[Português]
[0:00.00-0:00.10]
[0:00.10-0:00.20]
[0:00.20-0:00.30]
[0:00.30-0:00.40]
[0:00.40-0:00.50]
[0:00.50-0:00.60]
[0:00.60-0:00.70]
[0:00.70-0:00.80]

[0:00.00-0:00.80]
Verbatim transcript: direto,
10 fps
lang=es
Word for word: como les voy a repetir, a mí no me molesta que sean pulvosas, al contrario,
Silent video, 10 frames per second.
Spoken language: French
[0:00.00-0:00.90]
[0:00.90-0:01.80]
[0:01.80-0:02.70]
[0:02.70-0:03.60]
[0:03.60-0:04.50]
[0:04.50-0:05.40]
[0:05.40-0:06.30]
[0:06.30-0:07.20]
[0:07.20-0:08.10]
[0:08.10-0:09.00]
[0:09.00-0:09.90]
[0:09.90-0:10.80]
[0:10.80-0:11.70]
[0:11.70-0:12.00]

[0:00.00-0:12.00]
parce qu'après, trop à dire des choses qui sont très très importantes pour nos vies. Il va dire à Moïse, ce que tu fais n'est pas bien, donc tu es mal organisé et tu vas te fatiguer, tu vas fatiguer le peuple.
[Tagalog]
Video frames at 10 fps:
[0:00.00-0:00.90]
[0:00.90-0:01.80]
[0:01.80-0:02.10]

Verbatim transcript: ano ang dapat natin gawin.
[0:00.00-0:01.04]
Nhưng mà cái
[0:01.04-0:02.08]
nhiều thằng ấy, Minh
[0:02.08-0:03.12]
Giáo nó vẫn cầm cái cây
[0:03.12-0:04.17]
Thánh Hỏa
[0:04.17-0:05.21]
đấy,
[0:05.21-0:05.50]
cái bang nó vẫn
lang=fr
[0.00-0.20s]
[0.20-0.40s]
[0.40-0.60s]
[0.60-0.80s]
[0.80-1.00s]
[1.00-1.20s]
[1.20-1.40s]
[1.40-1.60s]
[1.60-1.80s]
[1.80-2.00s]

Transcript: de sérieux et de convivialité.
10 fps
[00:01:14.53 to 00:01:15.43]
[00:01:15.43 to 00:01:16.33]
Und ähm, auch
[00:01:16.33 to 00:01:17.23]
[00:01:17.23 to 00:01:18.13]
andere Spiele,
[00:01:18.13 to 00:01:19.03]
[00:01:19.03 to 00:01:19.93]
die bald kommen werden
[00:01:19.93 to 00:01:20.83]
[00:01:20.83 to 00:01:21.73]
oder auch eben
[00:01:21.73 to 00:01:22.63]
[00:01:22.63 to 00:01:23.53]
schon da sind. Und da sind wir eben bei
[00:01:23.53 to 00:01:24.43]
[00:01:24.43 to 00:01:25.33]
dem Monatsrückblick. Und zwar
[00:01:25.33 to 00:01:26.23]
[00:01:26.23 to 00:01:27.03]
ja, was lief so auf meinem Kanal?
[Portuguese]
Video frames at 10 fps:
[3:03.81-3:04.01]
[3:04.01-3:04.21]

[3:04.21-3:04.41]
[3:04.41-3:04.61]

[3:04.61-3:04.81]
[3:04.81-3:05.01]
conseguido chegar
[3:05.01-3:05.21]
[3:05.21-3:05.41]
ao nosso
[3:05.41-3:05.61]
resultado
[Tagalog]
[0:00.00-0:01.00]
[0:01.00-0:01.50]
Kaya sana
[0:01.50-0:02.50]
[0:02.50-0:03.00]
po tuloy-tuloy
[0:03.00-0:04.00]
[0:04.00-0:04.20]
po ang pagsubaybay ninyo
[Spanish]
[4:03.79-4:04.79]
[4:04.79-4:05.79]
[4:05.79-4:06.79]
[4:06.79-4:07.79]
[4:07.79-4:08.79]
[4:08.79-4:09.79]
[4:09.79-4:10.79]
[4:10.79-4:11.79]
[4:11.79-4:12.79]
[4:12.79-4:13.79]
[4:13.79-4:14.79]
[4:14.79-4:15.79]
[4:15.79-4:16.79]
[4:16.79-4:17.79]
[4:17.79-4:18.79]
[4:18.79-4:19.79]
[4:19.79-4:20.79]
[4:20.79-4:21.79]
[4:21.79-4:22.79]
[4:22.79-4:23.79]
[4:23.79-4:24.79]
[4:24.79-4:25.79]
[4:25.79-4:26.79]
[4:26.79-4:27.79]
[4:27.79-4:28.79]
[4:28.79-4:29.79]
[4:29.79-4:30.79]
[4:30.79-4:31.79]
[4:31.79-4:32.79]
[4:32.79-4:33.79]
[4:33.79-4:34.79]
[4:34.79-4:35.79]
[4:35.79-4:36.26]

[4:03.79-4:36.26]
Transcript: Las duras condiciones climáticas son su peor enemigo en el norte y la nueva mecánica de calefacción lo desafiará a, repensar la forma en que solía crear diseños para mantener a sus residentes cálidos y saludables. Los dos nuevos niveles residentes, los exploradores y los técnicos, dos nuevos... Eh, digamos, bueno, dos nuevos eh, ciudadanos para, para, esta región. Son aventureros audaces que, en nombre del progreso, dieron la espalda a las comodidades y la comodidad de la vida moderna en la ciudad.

|---|

Go through the entries above and restate each one exactly.

## Answer box
[Português]
[0:00.00-0:00.10]
[0:00.10-0:00.20]
[0:00.20-0:00.30]
[0:00.30-0:00.40]
[0:00.40-0:00.50]
[0:00.50-0:00.60]
[0:00.60-0:00.70]
[0:00.70-0:00.80]

[0:00.00-0:00.80]
Verbatim transcript: direto,
10 fps
lang=es
Word for word: como les voy a repetir, a mí no me molesta que sean pulvosas, al contrario,
Silent video, 10 frames per second.
Spoken language: French
[0:00.00-0:00.90]
[0:00.90-0:01.80]
[0:01.80-0:02.70]
[0:02.70-0:03.60]
[0:03.60-0:04.50]
[0:04.50-0:05.40]
[0:05.40-0:06.30]
[0:06.30-0:07.20]
[0:07.20-0:08.10]
[0:08.10-0:09.00]
[0:09.00-0:09.90]
[0:09.90-0:10.80]
[0:10.80-0:11.70]
[0:11.70-0:12.00]

[0:00.00-0:12.00]
parce qu'après, trop à dire des choses qui sont très très importantes pour nos vies. Il va dire à Moïse, ce que tu fais n'est pas bien, donc tu es mal organisé et tu vas te fatiguer, tu vas fatiguer le peuple.
[Tagalog]
Video frames at 10 fps:
[0:00.00-0:00.90]
[0:00.90-0:01.80]
[0:01.80-0:02.10]

Verbatim transcript: ano ang dapat natin gawin.
[0:00.00-0:01.04]
Nhưng mà cái
[0:01.04-0:02.08]
nhiều thằng ấy, Minh
[0:02.08-0:03.12]
Giáo nó vẫn cầm cái cây
[0:03.12-0:04.17]
Thánh Hỏa
[0:04.17-0:05.21]
đấy,
[0:05.21-0:05.50]
cái bang nó vẫn
lang=fr
[0.00-0.20s]
[0.20-0.40s]
[0.40-0.60s]
[0.60-0.80s]
[0.80-1.00s]
[1.00-1.20s]
[1.20-1.40s]
[1.40-1.60s]
[1.60-1.80s]
[1.80-2.00s]

Transcript: de sérieux et de convivialité.
10 fps
[00:01:14.53 to 00:01:15.43]
[00:01:15.43 to 00:01:16.33]
Und ähm, auch
[00:01:16.33 to 00:01:17.23]
[00:01:17.23 to 00:01:18.13]
andere Spiele,
[00:01:18.13 to 00:01:19.03]
[00:01:19.03 to 00:01:19.93]
die bald kommen werden
[00:01:19.93 to 00:01:20.83]
[00:01:20.83 to 00:01:21.73]
oder auch eben
[00:01:21.73 to 00:01:22.63]
[00:01:22.63 to 00:01:23.53]
schon da sind. Und da sind wir eben bei
[00:01:23.53 to 00:01:24.43]
[00:01:24.43 to 00:01:25.33]
dem Monatsrückblick. Und zwar
[00:01:25.33 to 00:01:26.23]
[00:01:26.23 to 00:01:27.03]
ja, was lief so auf meinem Kanal?
[Portuguese]
Video frames at 10 fps:
[3:03.81-3:04.01]
[3:04.01-3:04.21]

[3:04.21-3:04.41]
[3:04.41-3:04.61]

[3:04.61-3:04.81]
[3:04.81-3:05.01]
conseguido chegar
[3:05.01-3:05.21]
[3:05.21-3:05.41]
ao nosso
[3:05.41-3:05.61]
resultado
[Tagalog]
[0:00.00-0:01.00]
[0:01.00-0:01.50]
Kaya sana
[0:01.50-0:02.50]
[0:02.50-0:03.00]
po tuloy-tuloy
[0:03.00-0:04.00]
[0:04.00-0:04.20]
po ang pagsubaybay ninyo
[Spanish]
[4:03.79-4:04.79]
[4:04.79-4:05.79]
[4:05.79-4:06.79]
[4:06.79-4:07.79]
[4:07.79-4:08.79]
[4:08.79-4:09.79]
[4:09.79-4:10.79]
[4:10.79-4:11.79]
[4:11.79-4:12.79]
[4:12.79-4:13.79]
[4:13.79-4:14.79]
[4:14.79-4:15.79]
[4:15.79-4:16.79]
[4:16.79-4:17.79]
[4:17.79-4:18.79]
[4:18.79-4:19.79]
[4:19.79-4:20.79]
[4:20.79-4:21.79]
[4:21.79-4:22.79]
[4:22.79-4:23.79]
[4:23.79-4:24.79]
[4:24.79-4:25.79]
[4:25.79-4:26.79]
[4:26.79-4:27.79]
[4:27.79-4:28.79]
[4:28.79-4:29.79]
[4:29.79-4:30.79]
[4:30.79-4:31.79]
[4:31.79-4:32.79]
[4:32.79-4:33.79]
[4:33.79-4:34.79]
[4:34.79-4:35.79]
[4:35.79-4:36.26]

[4:03.79-4:36.26]
Transcript: Las duras condiciones climáticas son su peor enemigo en el norte y la nueva mecánica de calefacción lo desafiará a, repensar la forma en que solía crear diseños para mantener a sus residentes cálidos y saludables. Los dos nuevos niveles residentes, los exploradores y los técnicos, dos nuevos... Eh, digamos, bueno, dos nuevos eh, ciudadanos para, para, esta región. Son aventureros audaces que, en nombre del progreso, dieron la espalda a las comodidades y la comodidad de la vida moderna en la ciudad.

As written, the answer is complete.